Milli takımlarda haksızlığa uğramış futbolcu sayısı çoktur. Bunların başında yine Trabzonsporlu oyuncular gelir. O pazarın içerisine biraz uzaktık, kenardan geldiğinizde çok sıkıntı oldu. Ama genel hatlarıyla o dönemde yarıştığımız oyuncuların hem kaliteleri, hem başarıları farklıydı, bir de o pazarın sahipleriydi. Orada onları geçmemize müsaade etmeleri mümkün değildi. onlar da başarılıydılar ama biz aynı koşullarda olmuş olsak ne olabilirdi, onu bilmiyorum… Öyle bir koşul bize ne oyunculuğumuzda ne teknik adamlığımızda veriliyor.”

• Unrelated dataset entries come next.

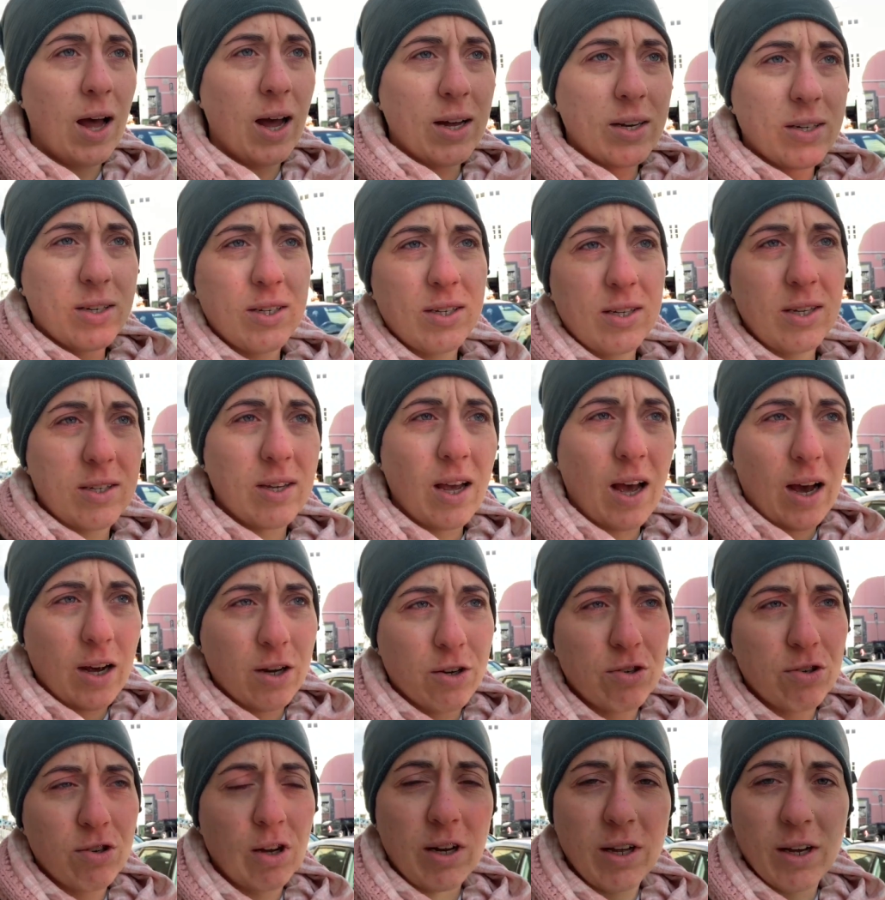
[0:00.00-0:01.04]
And this is
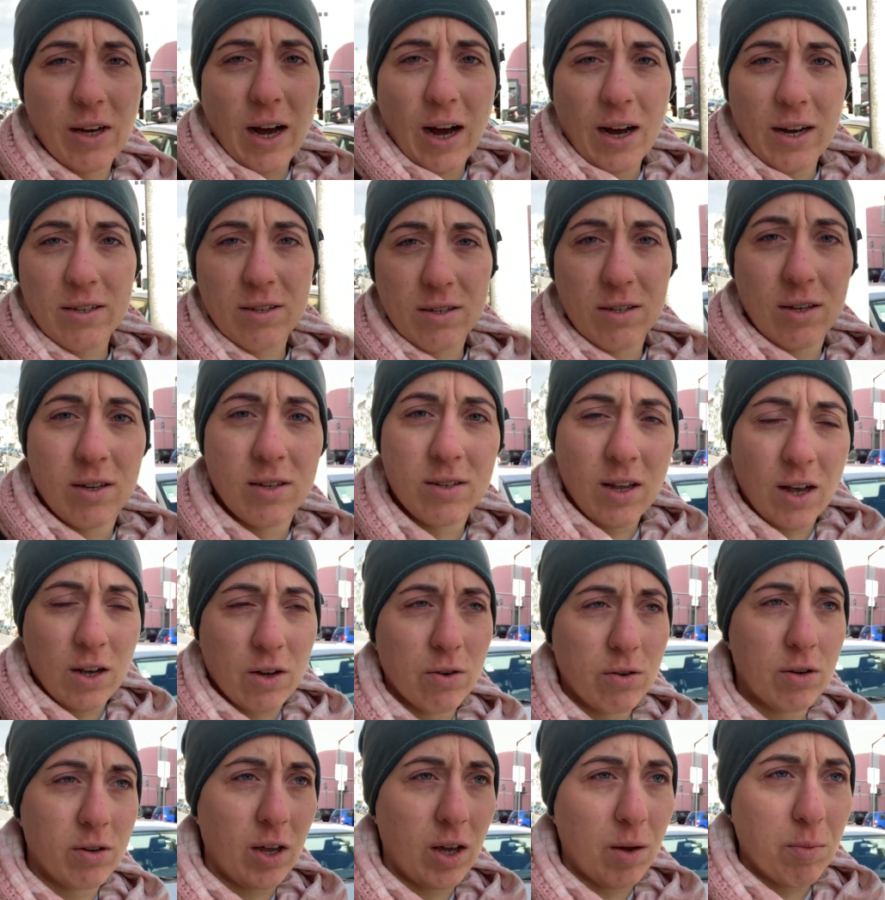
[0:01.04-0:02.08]
actually, guys, the
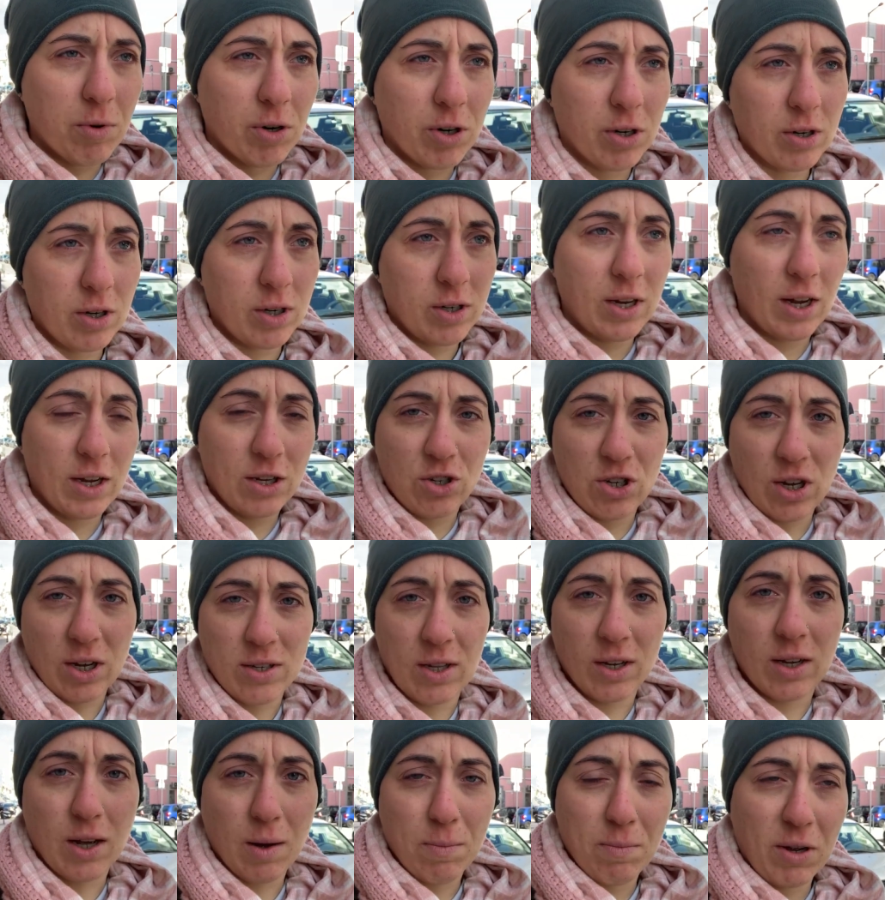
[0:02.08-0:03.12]
second neighborhood that
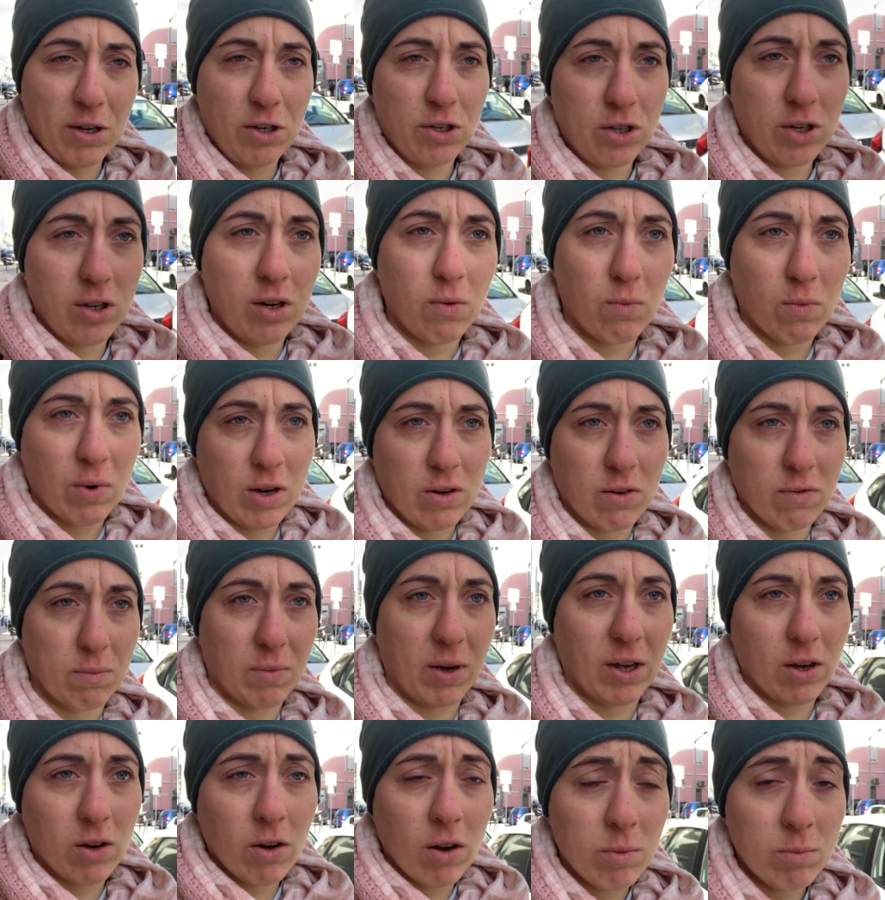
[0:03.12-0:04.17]
Jessica mentioned in one of my
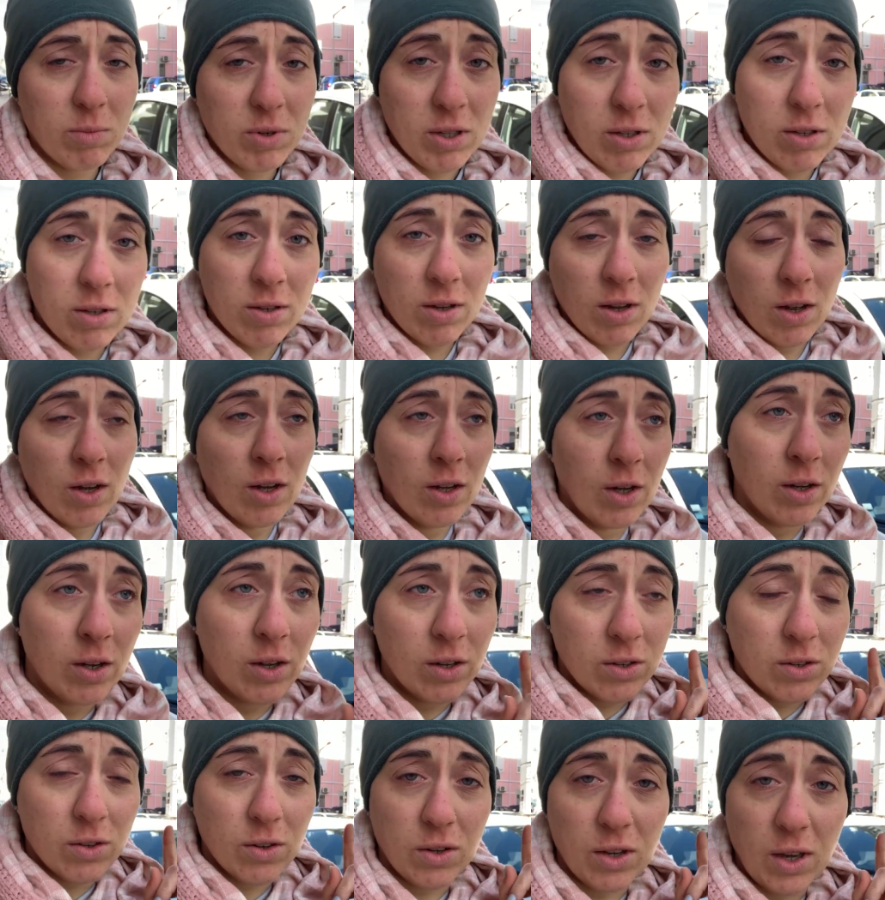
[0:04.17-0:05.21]
comments.
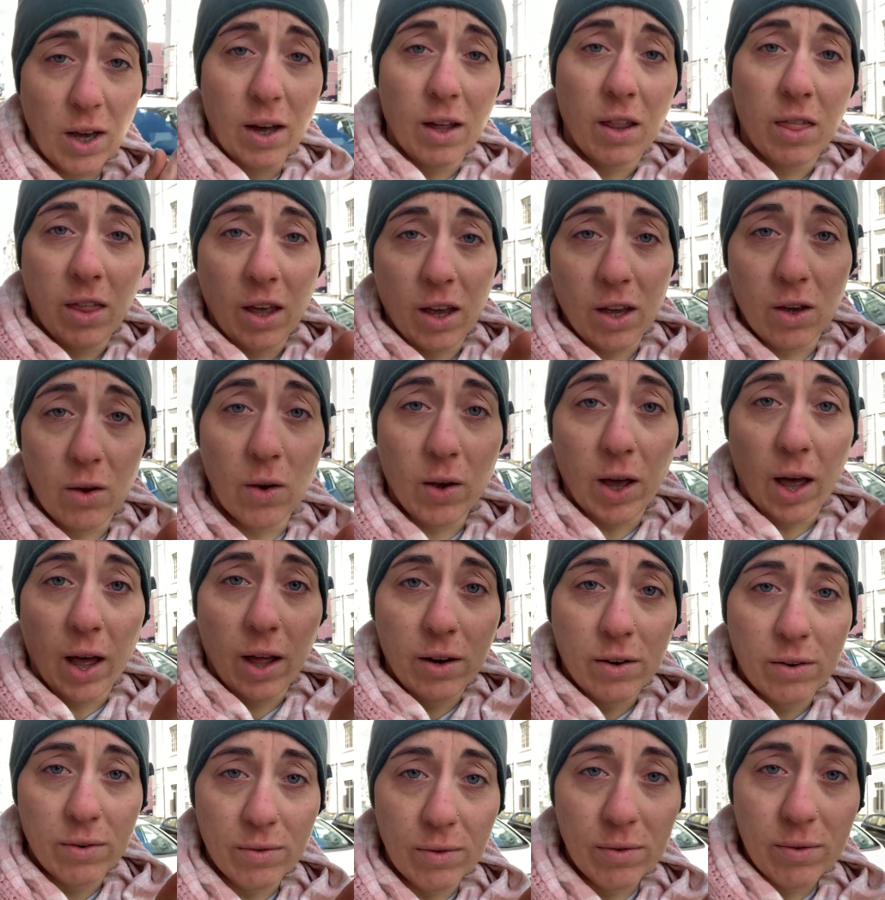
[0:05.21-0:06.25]
So yeah, thank you again.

Futbolculuğundan sonra antrenörlüğe başlayan Tekke, her gittiği yerde futbol oynamaya çalıştıklarını ama bazı yerde 4 hafta bile tahammül edemediklerini söylüyor:

“BAZILARININ PALTO GİYMESİNE İZİN VERİRLER”

“Antrenörlükte 9’uncu yılım ve ben 46 yaşımdayım. Koşular kırbaç darbeleri gibidir, bazıları bunu beyaz teninde hissederken bazılarının palto giymelerine müsaade edilir. Palto giyebilmeniz için pazarda dolaşabilmeniz lazım. Ben pazarda dolaşmıyorum. Ben oyunu, organizasyonunu, planını, kulübe bir kimlik kazandırabilmeyi çalışıyorum. Ferguson ‘Benim iyi hoca olabilmem için iyi bir yönetime, başkana ihtiyacım var’ diyor. Klopp ne diyor, ’20 yıl istemiyorum ama 4 yıl istiyorum.’ Futbol nasıl oynanıyor, biz nasıl oynuyoruz? Gittiğim her takımda bundan sonra da böyle olacak, futbol oynayacağız, keyif alacağız, keyif vereceğiz. Ama bu zınk diye bir idmanla, bir ayla olacak bir şey değil.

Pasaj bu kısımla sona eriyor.